◆ Information provided

Segment Open

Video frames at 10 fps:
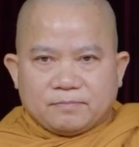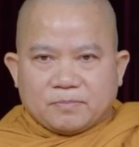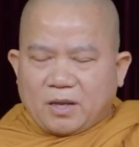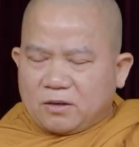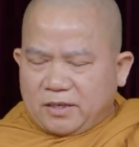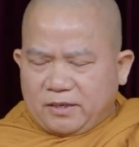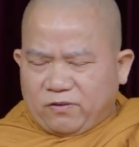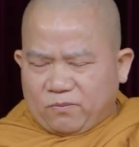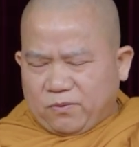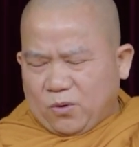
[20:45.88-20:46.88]
nó để
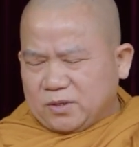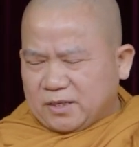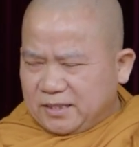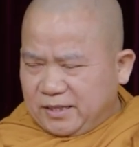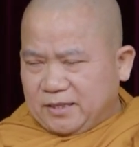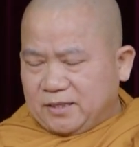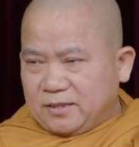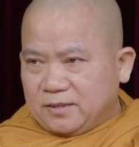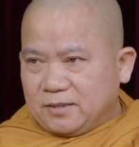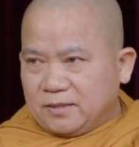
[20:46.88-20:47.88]
phục vụ cho cái
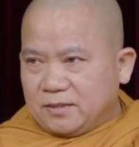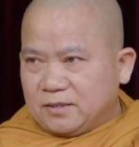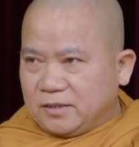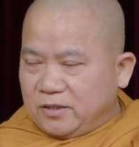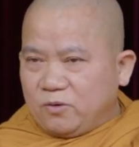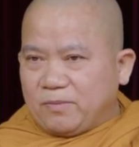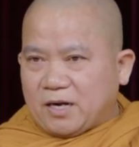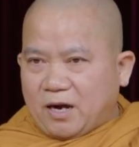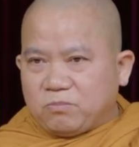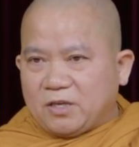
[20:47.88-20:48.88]
gì nếu mà
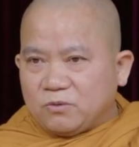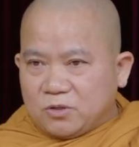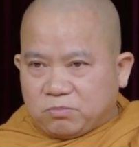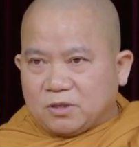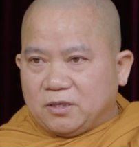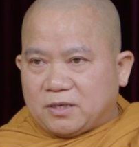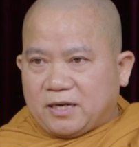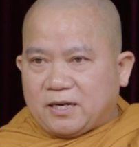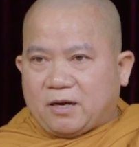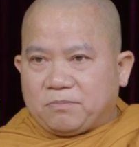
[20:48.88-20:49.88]
không giáo dục được
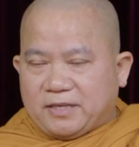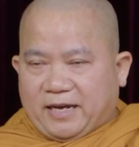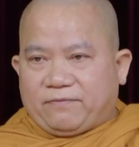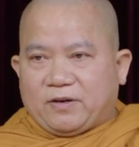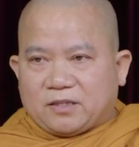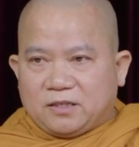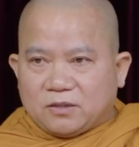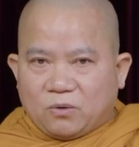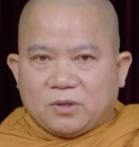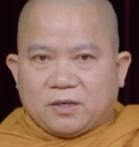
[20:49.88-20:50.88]
á, không dạy phật tử
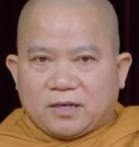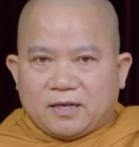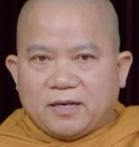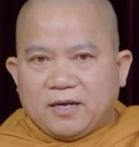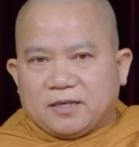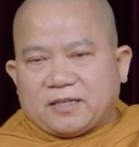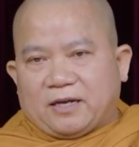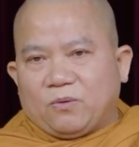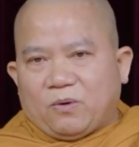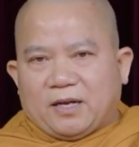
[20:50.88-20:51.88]
tu được á,
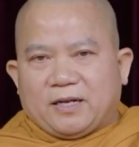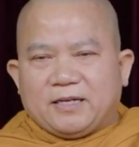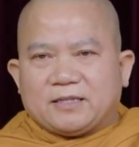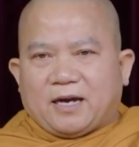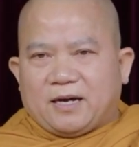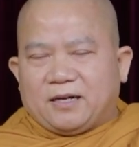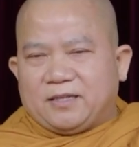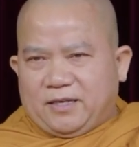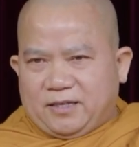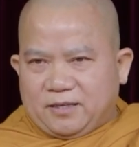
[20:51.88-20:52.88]
chẳng qua là để thờ
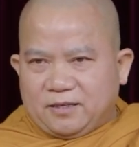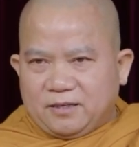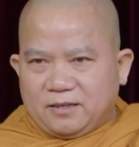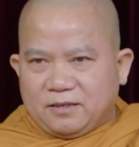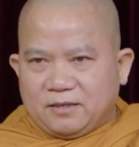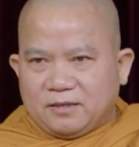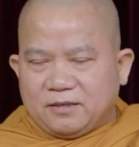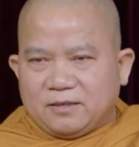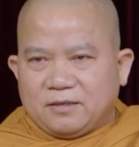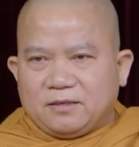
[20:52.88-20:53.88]
gì
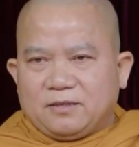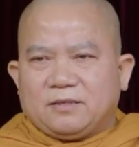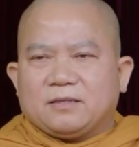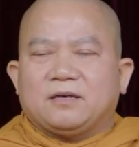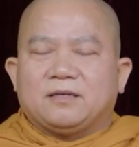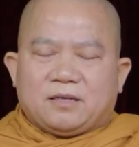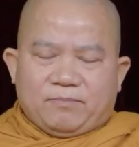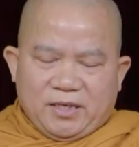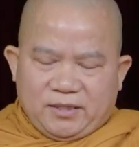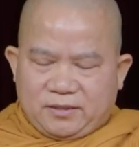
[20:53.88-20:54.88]
thờ
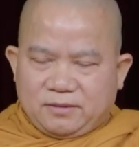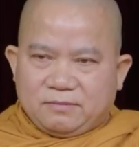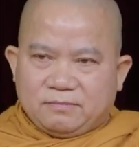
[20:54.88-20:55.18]
tâm linh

Segment Closed

◆ Exercise requirements
Leaving out every picture, extract verbatim the lines from the one containing "[20:50.88-20:51.88]" through the last line of the listing, inclusive.

◆ Answer to the exercise
[20:50.88-20:51.88]
tu được á,
[20:51.88-20:52.88]
chẳng qua là để thờ
[20:52.88-20:53.88]
gì
[20:53.88-20:54.88]
thờ
[20:54.88-20:55.18]
tâm linh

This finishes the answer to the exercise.